Semper fuhgeddaboutit. A middle school reading teacher unnecessarily created a stir on Tuesday when she ordered one of her students to stop wearing a T-shirt honoring the U.S. Marine Corps or face suspension.
FOX News reports that the child, an eighth-grader at Genoa-Kingston Middle School, was told by reading teacher Karen Deverell that he needed to lose the shirt — but not because the school has anything against the Marines.
Rather, she said, it was because the image of interlocking rifles emblazoned across the shirt front violates the school dress code.
She instructed the unidentified 14-year-old to turn the garment inside out or head to the principal’s office. But it turns out, Deverell overreacted. Genoa-Kingston Superintendent Joe Burgess maintains that the shirt is not in violation of the district’s dress policy, that the “school is well-known for its support of the armed forces,” and that Deverell made the decision unilaterally.
How dedicated is the school to the armed forces? FOX News obtained a statement that reads:
The students and staff regularly write letters of support to the troops, and hold patriotic ceremonies for Veterans Day and Patriots’ Day. We very much support the armed forces and were disheartened to learn of this matter through the media. The administration and school handbook agree that this shirt is not a violation of the dress code. We also take school safety very earnestly and it needs to be recognized that is a topic that we also take very seriously and support our students and staff in providing a safe environment to learn, teach and work in on a daily basis. [Emphasis added]

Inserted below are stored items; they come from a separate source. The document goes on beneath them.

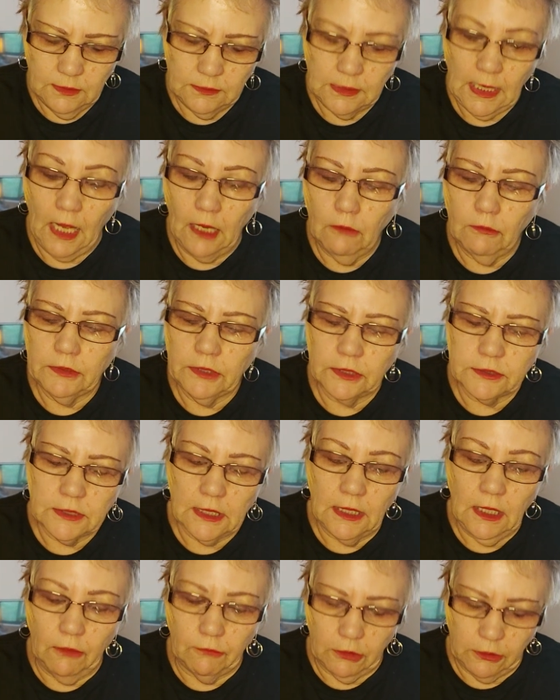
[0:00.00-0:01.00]
Now in the
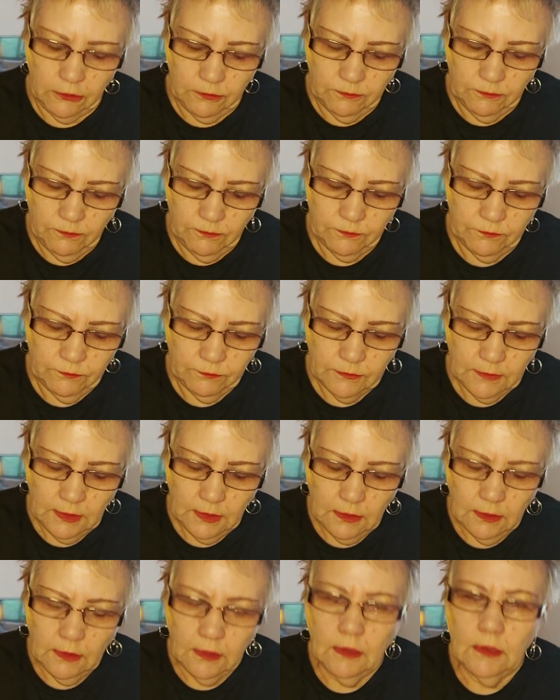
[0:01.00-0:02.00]
tower.
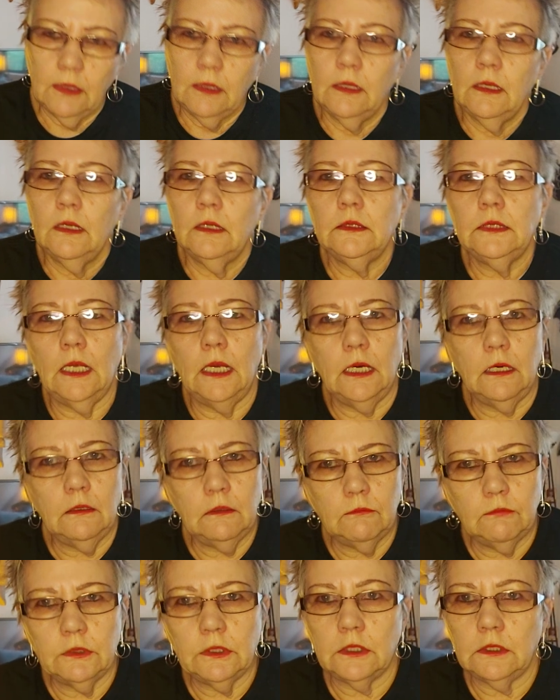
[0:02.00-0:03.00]

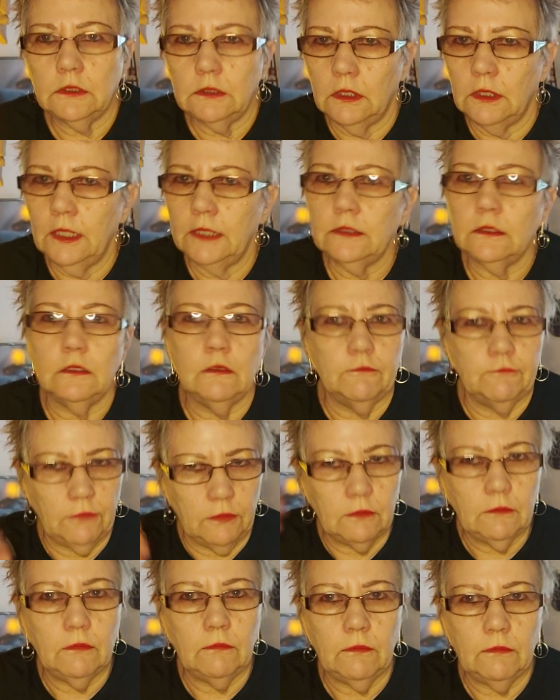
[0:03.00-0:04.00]
Now with a lot of
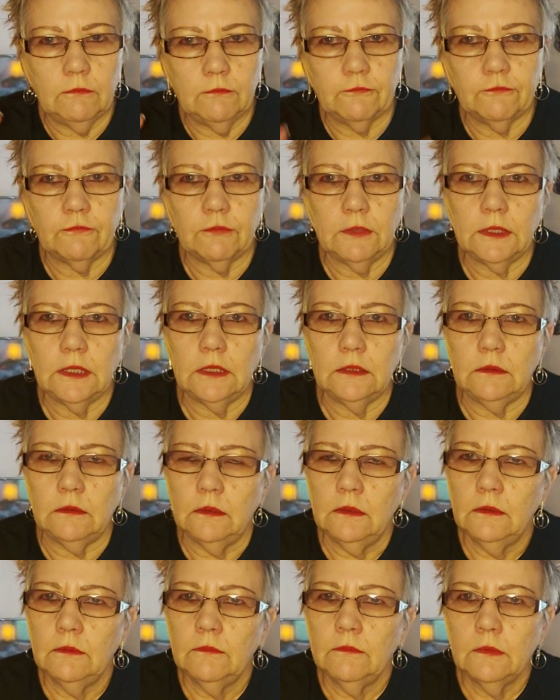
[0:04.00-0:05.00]
friggin'
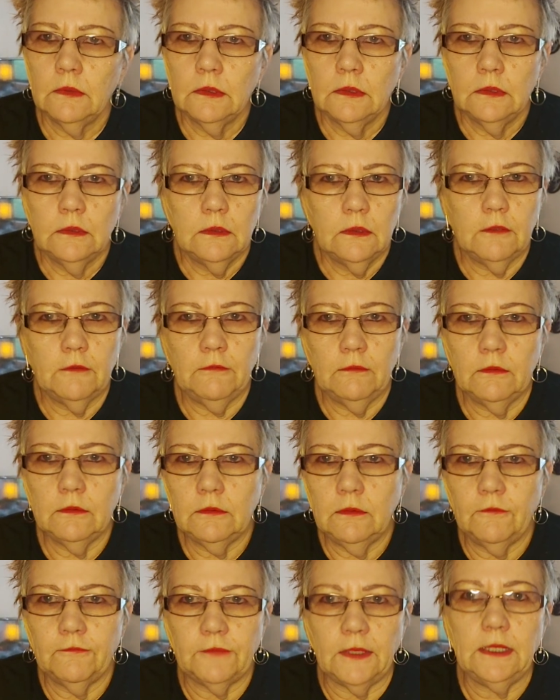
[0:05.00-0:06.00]

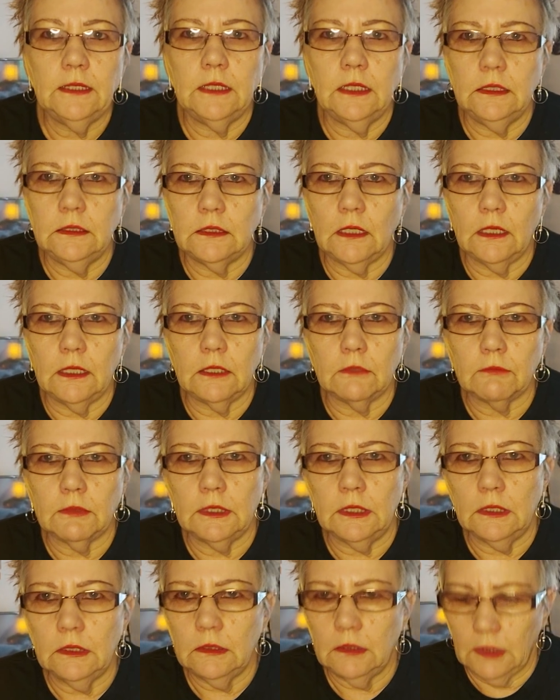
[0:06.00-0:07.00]
thinking
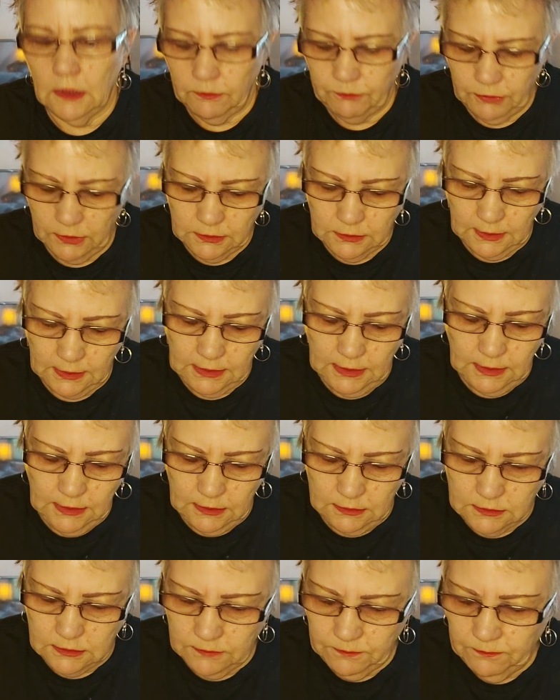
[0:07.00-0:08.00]
diarrhea up in the
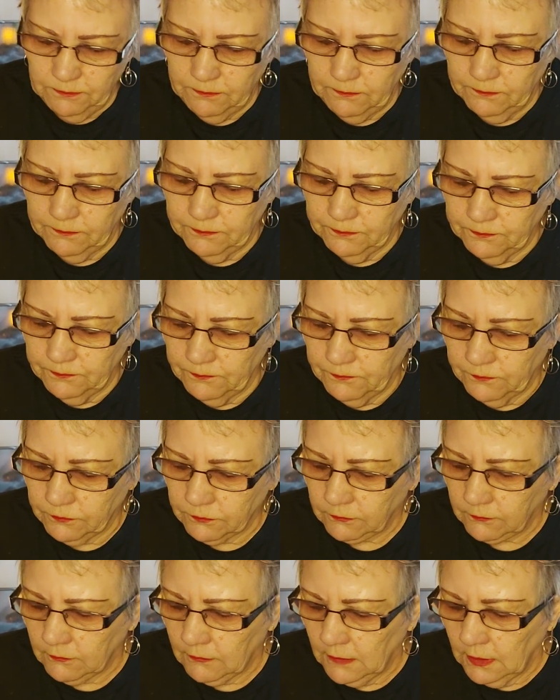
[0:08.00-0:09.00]
head.
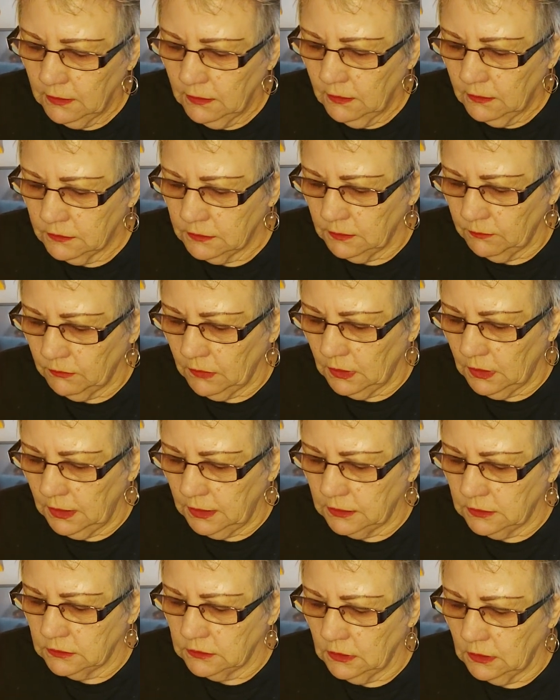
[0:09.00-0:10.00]
The
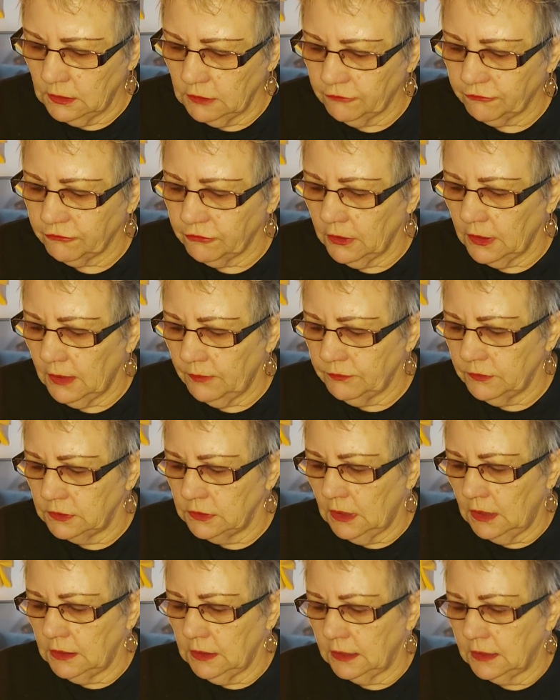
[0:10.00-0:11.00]
mind nonstop,
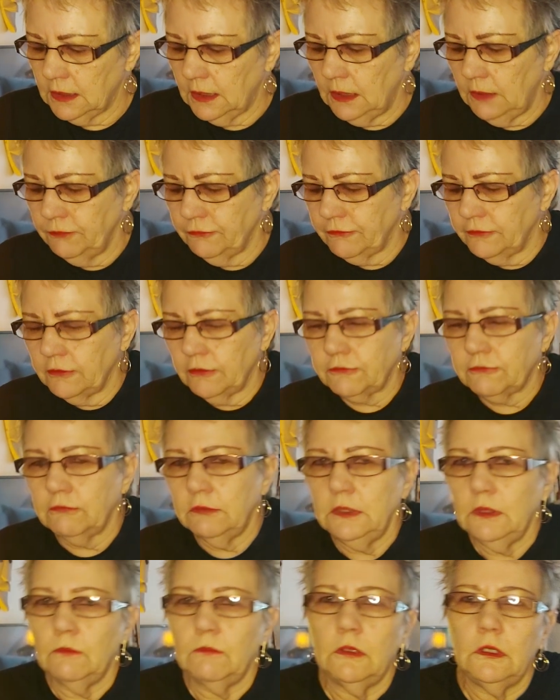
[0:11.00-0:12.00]
nine of cups and
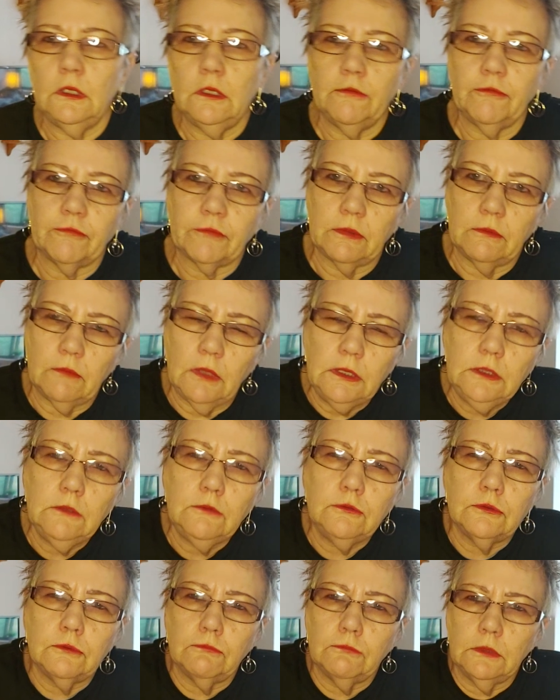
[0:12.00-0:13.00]
three of wands. I want you
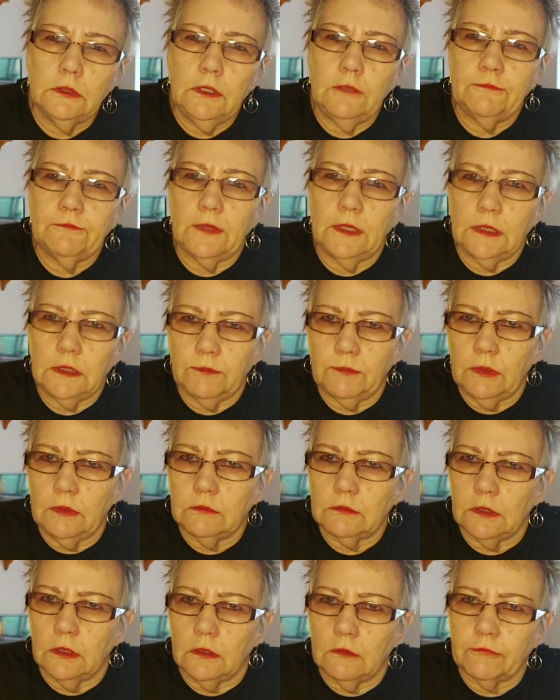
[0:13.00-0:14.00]
to really think
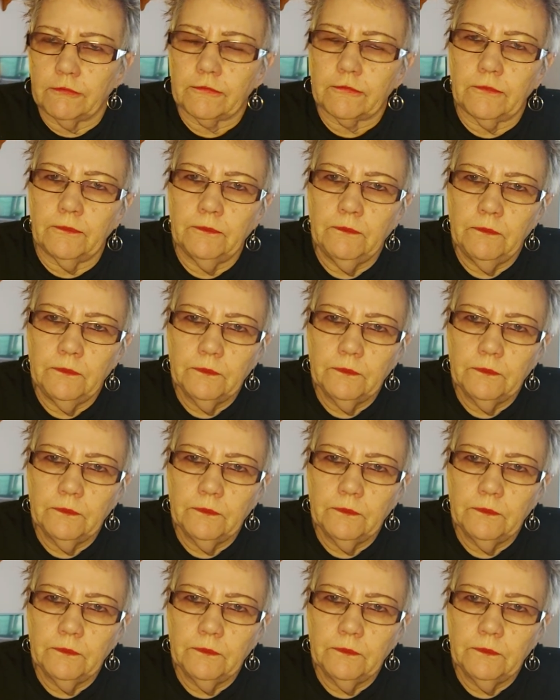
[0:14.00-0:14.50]
about this.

The second part of the statement seems designed to cover the teacher’s hindquarters, but the highlighted part suggests that she — as a regular writer of letters of support to the troops — should have been more circumspect.
So it would appear that one in the players in his melodrama is in need of a “time out” but that it is her.
The boy’s father, Daniel McIntyre, told FOX he believes the incident is likely an overreaction to the massacre at Sandy Hook Elementary School. It would be far from the first. Earlier this month, a student was suspended from school for having a picture of a gun on his laptop, while a kindergartner was expelled for bringing her brother’s toy gun to school for show and tell.